Doch extern sind die Zweifel etwas größer, ob die zahlreichen Abgänge durch die sechs in der Sommerpause verpflichteten Neuzugänge tatsächlich qualitativ ersetzt werden konnten. Vor allem die Abschiede von Assistenzkapitän John Ramage und von Ryan McKiernan, der in den Play-offs mächtig aufgedreht hatte und zum MVP der K.-o.-Runde gewählt worden war, schmerzen.

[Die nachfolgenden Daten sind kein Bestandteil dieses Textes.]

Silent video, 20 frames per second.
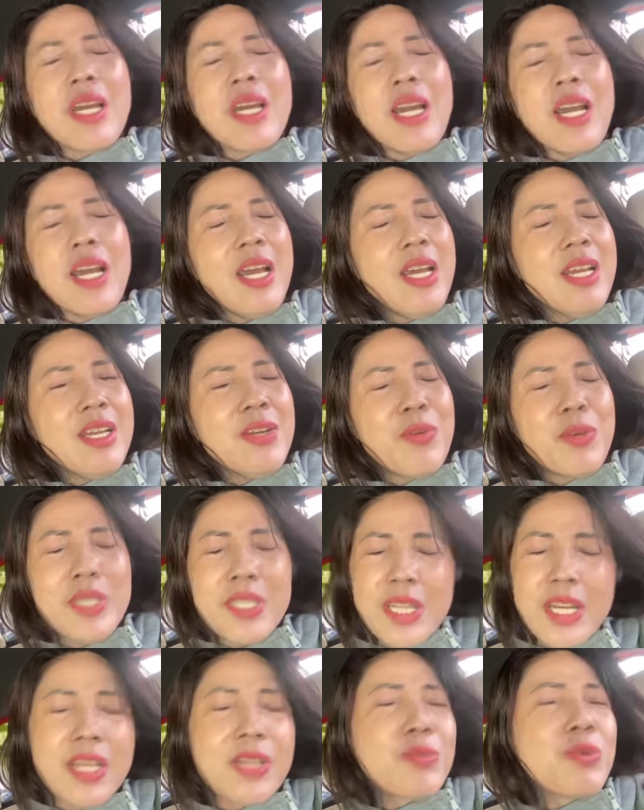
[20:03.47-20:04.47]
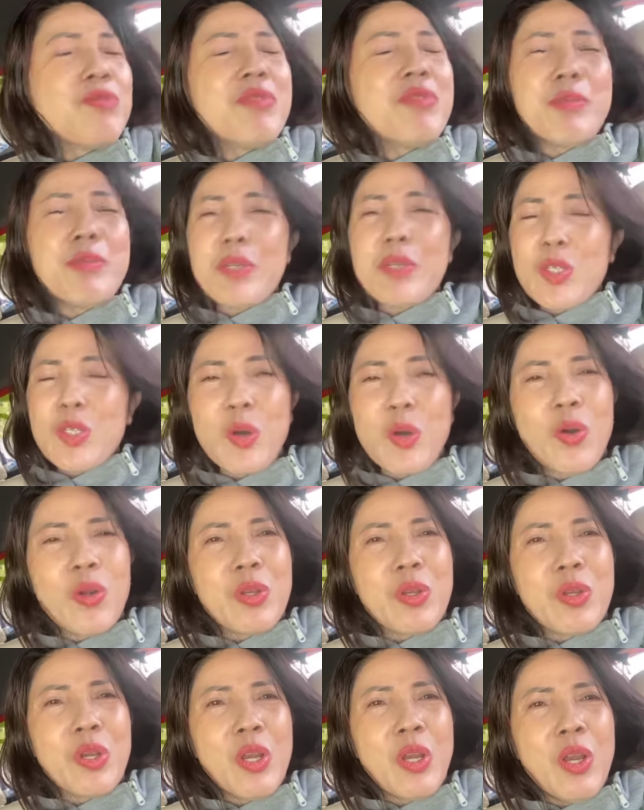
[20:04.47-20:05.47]
như thế, nói như Yeah. thế là tôi biết
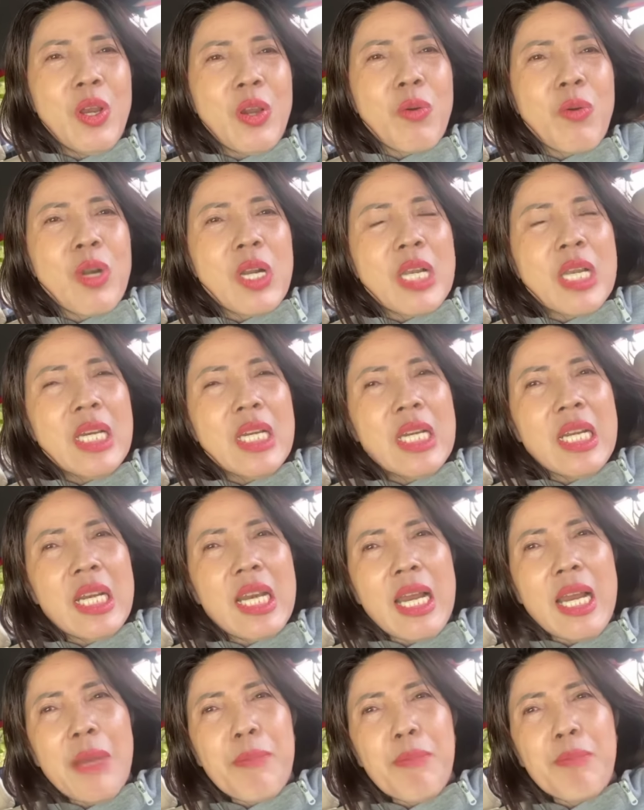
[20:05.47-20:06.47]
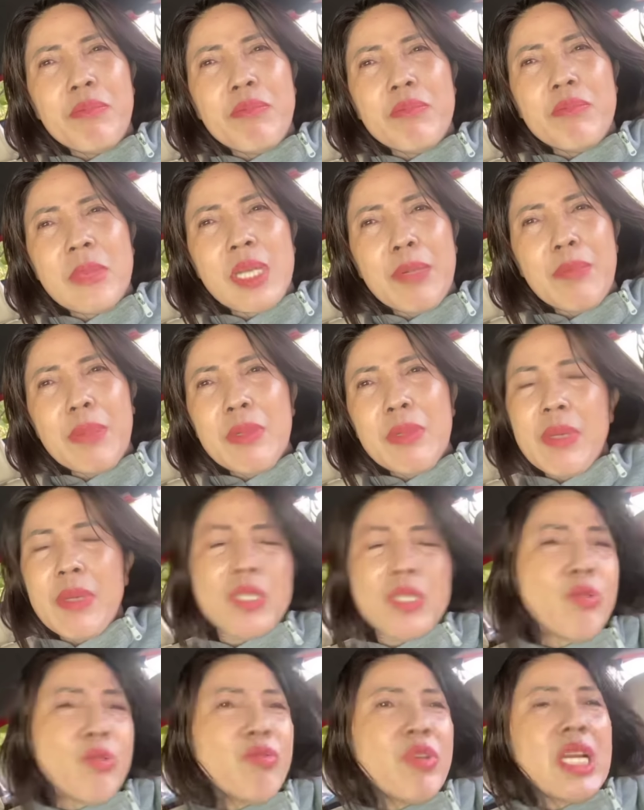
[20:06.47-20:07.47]
rồi. Có nghĩa là nhà mình
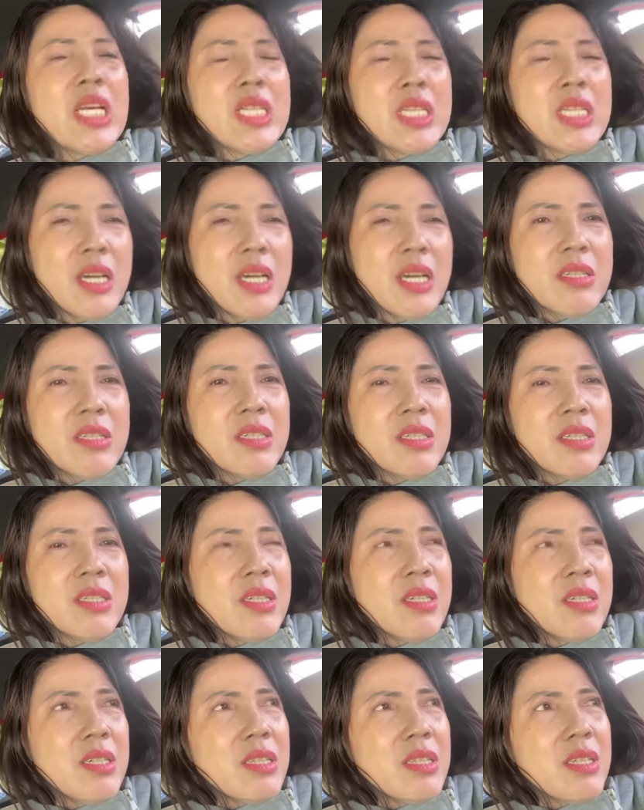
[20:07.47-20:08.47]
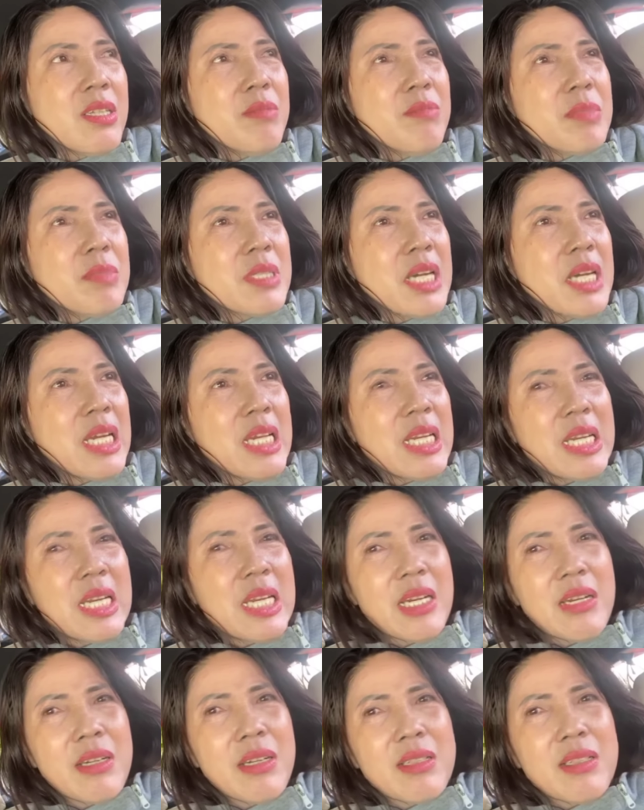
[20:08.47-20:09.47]
mẹ chồng phải là nhất. Thế đâm ra
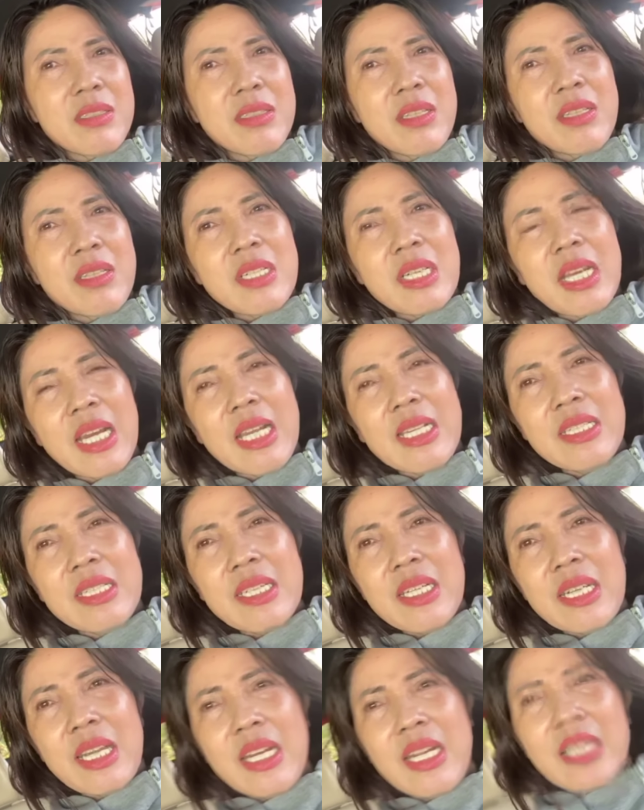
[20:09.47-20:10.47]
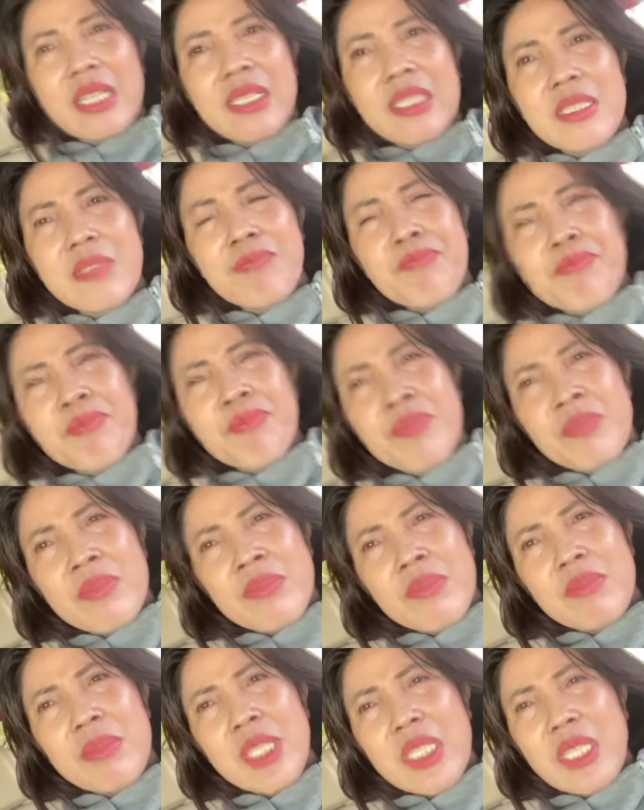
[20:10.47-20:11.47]
là tất cả những cái này là
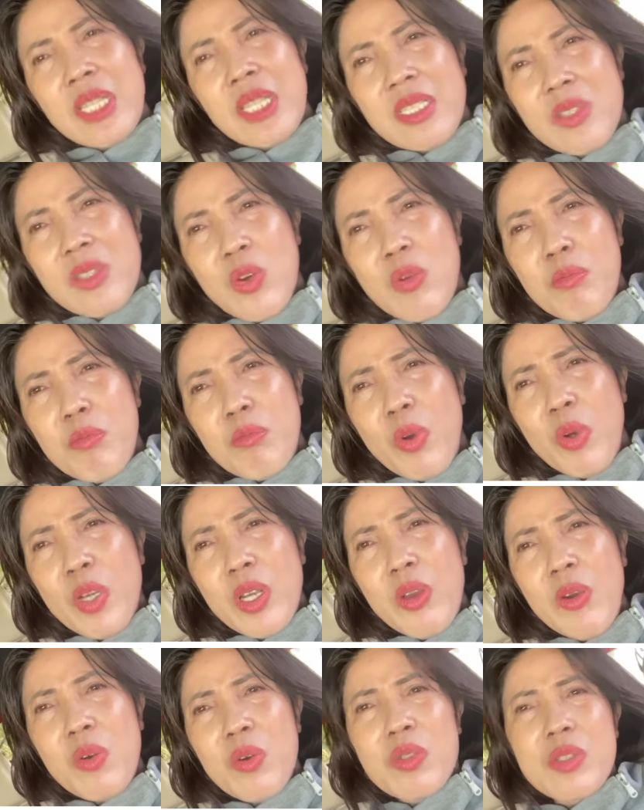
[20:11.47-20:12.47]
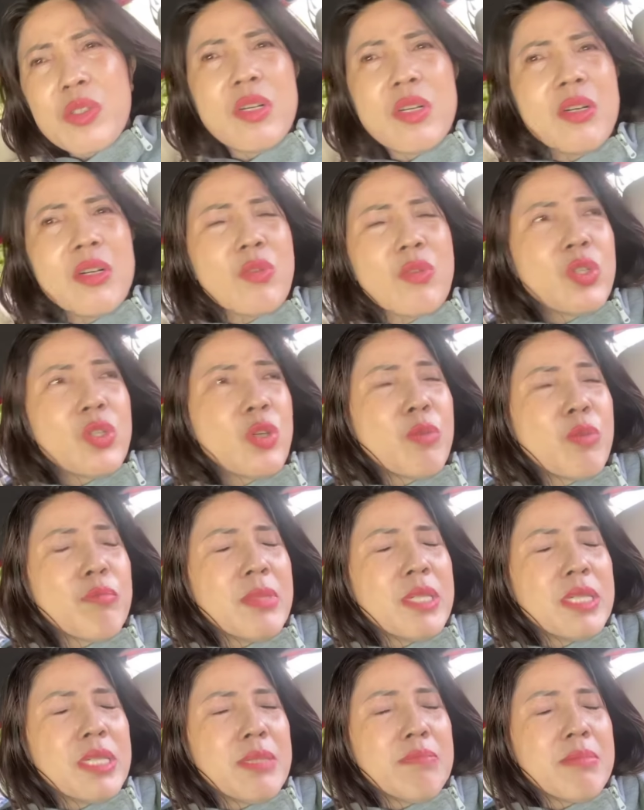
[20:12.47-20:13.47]
bây giờ chỉ còn mỗi cái hồ sơ của
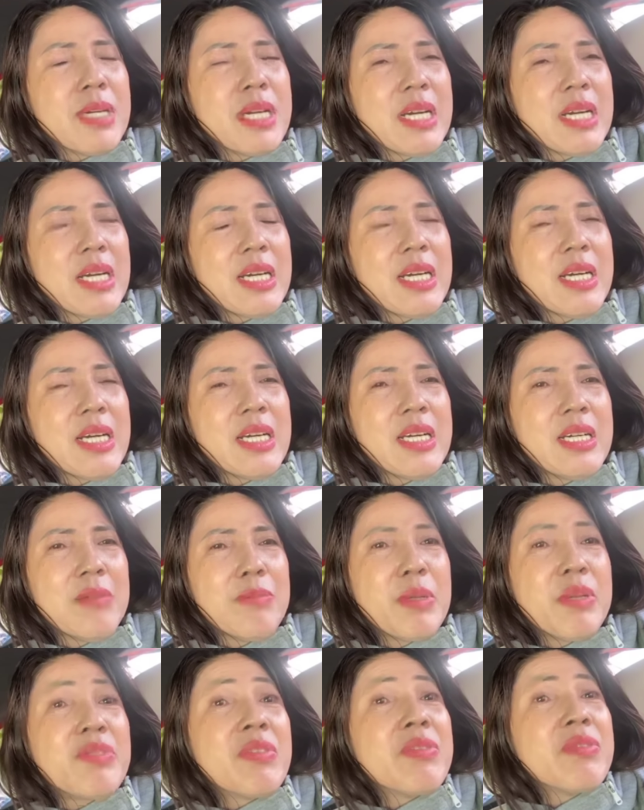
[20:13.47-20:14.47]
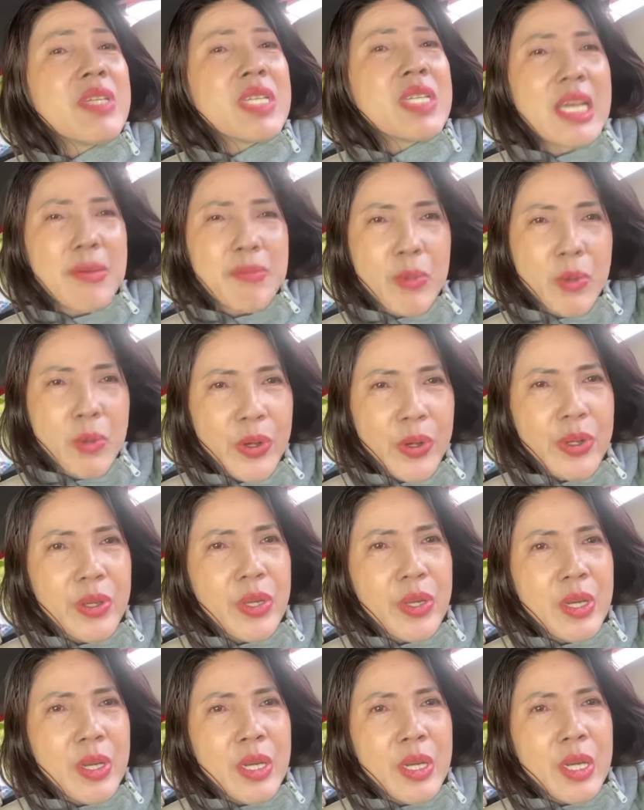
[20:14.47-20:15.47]
chồng mình mà ở à, bệnh viện Việt Tiệp thôi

Clark ist Gewinn für die Offensive
Hördler verspricht sich vor allem Manuel Wiederer, Yannick Veilleux und Blaine Byron, die allesamt von nordamerikanischen Farmteams in die Hauptstadt wechselten sowie Kevin Clark einen Gewinn für die Offensive. Und die beiden Verteidiger Morgan Ellis (1,87 Meter, 94 Kilogramm) und Nicholas Jensen (1,89 Meter, 102 Kilgramm) bringen Wucht und Physis mit. „Sie haben sich gut eingefunden, haben eine hohe Qualität, sind eine Bereicherung für uns als Mannschaft", lobte der Kapitän. Auch Trainer Aubin hat einen guten ersten Eindruck von den Neuen: „Es sieht so aus, als ob sie gut reinpassen würden."
Die größten Hoffnungen auf eine erfolgreiche Saison 2021/22 ruhen auf Kevin Clark. 2015 war der Kanadier in der DEL Torschützenkönig und „Spieler des Jahres", was einerseits eine beeindruckende Visitenkarte ist, andererseits aber auch schon sechs Jahre zurückliegt. Doch intern ist man von seinen Qualitäten vor allem vor dem Tor überzeugt. Nicht nur Aubin, der mit Clark schon bei den Hamburg Freezers erfolgreich zusammengearbeitet hat, sondern auch die Mitspieler erhoffen sich viele Treffer vom Stürmer. „Er ist ein technisch unheimlich versierter Spieler, läuferisch sehr gut", sagte Hördler. Der Verteidiger hat im Training selbst so seine Probleme mit Clark: „Er scheut sich nicht, dahin zu gehen, wo es wehtun. Er ist sehr wendig und agil, das ist unheimlich schwer zu verteidigen. Und deshalb wird er uns viele Möglichkeiten erarbeiten."
Menschlich hat sich der Neuzugang bereits bestens eingelebt. „Die Jungs haben mich super aufgenommen", berichtete der 33-Jährige. Er habe schnell mitbekommen, „wie großartig es ist, in dieser Stadt und unserer Halle spielen zu können." Kurzum: „Ich fühle mich wohl." Auch sportlich passt Clarks Bilanz nach zwei Spielen mit jeweils einem Tor und einem Assist.